WORK REQUIRED:
Would you transcribe exactly the lines from the one containing "[0:10.67-0:11.73]" to the last line of the data below, both ends included, but none of the pictures?

════════════════════

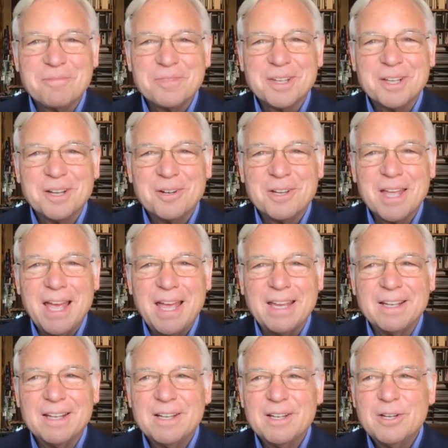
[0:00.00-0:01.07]
Okay. Yes.
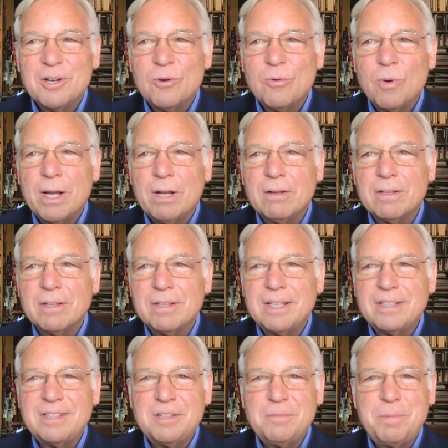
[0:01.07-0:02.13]
Well,
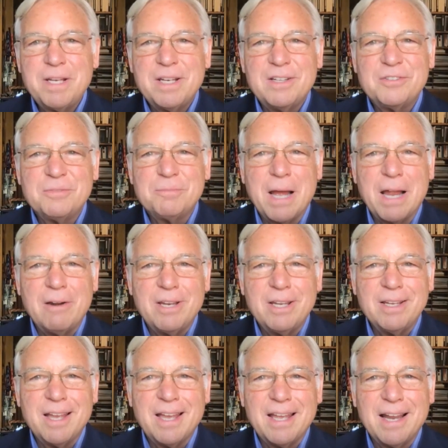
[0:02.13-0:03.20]
this has been
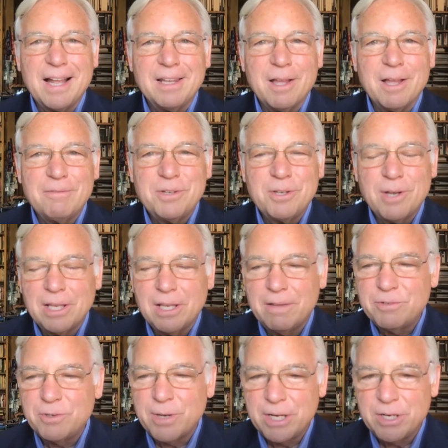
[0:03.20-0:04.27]
inspiring, and I love you. I
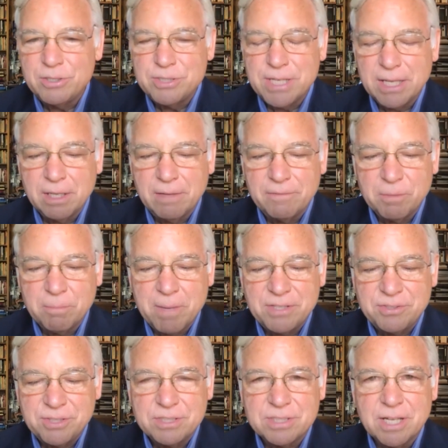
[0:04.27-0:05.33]
love your energy. I love your
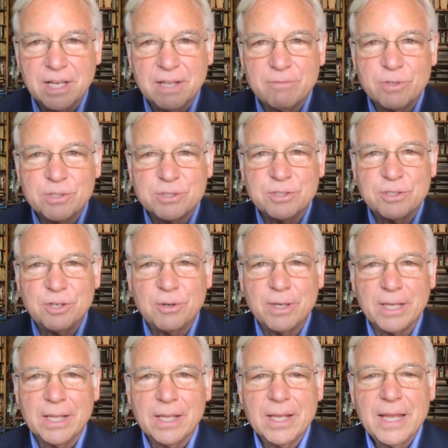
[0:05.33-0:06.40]
message. I love what you're
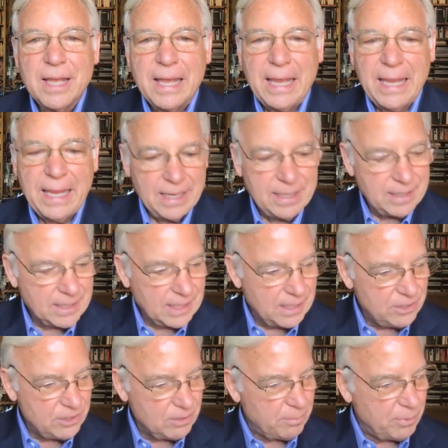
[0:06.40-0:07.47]
doing. And
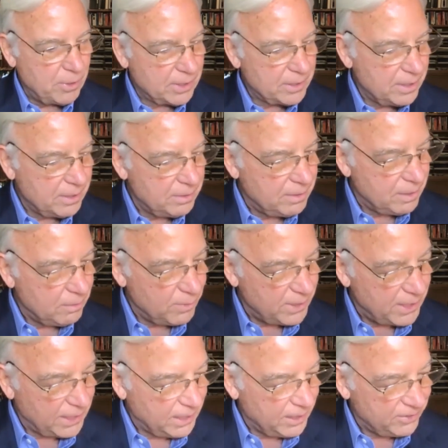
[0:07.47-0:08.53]
again, your book, The, the
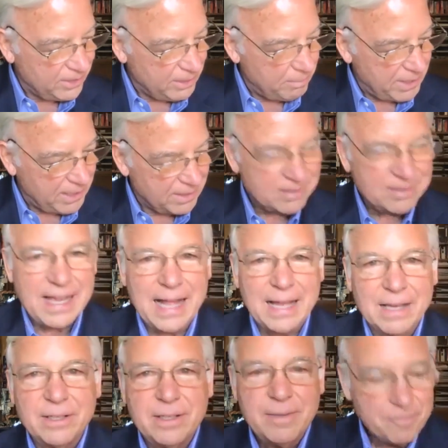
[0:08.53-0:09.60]
Ridiculously Big
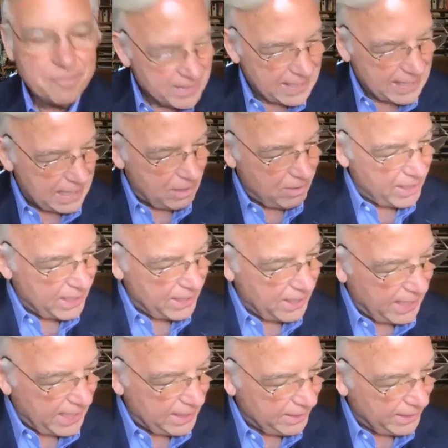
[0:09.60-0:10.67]
Salad How I
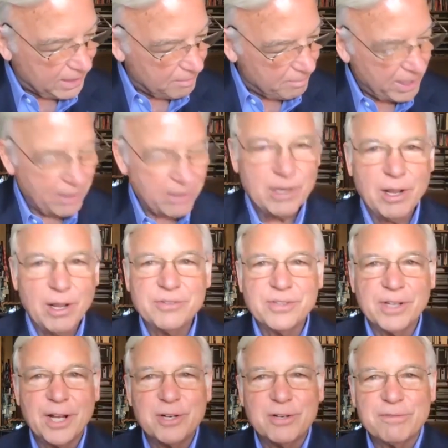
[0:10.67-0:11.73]
Ate Like a Bear and Lost
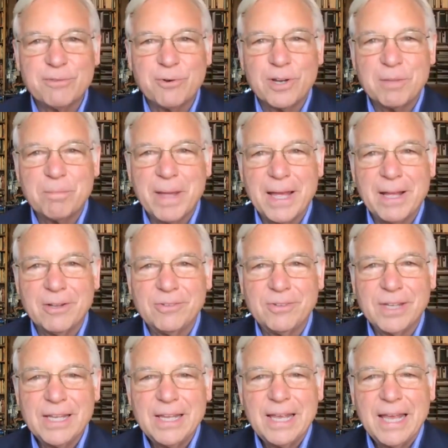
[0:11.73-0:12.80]
140 Pounds.
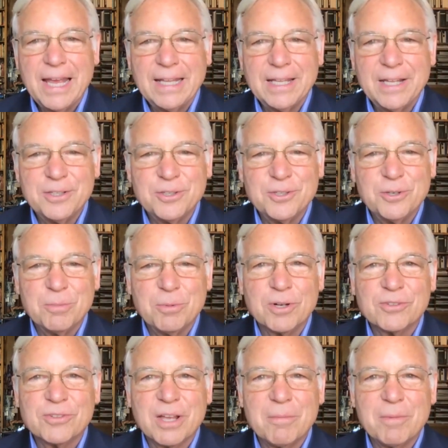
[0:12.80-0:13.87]
And then your new
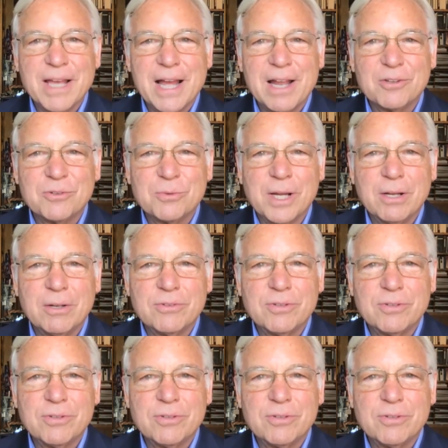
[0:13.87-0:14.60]
book's coming out as well.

════════════════════

RESULT FOR THIS TASK:
[0:10.67-0:11.73]
Ate Like a Bear and Lost
[0:11.73-0:12.80]
140 Pounds.
[0:12.80-0:13.87]
And then your new
[0:13.87-0:14.60]
book's coming out as well.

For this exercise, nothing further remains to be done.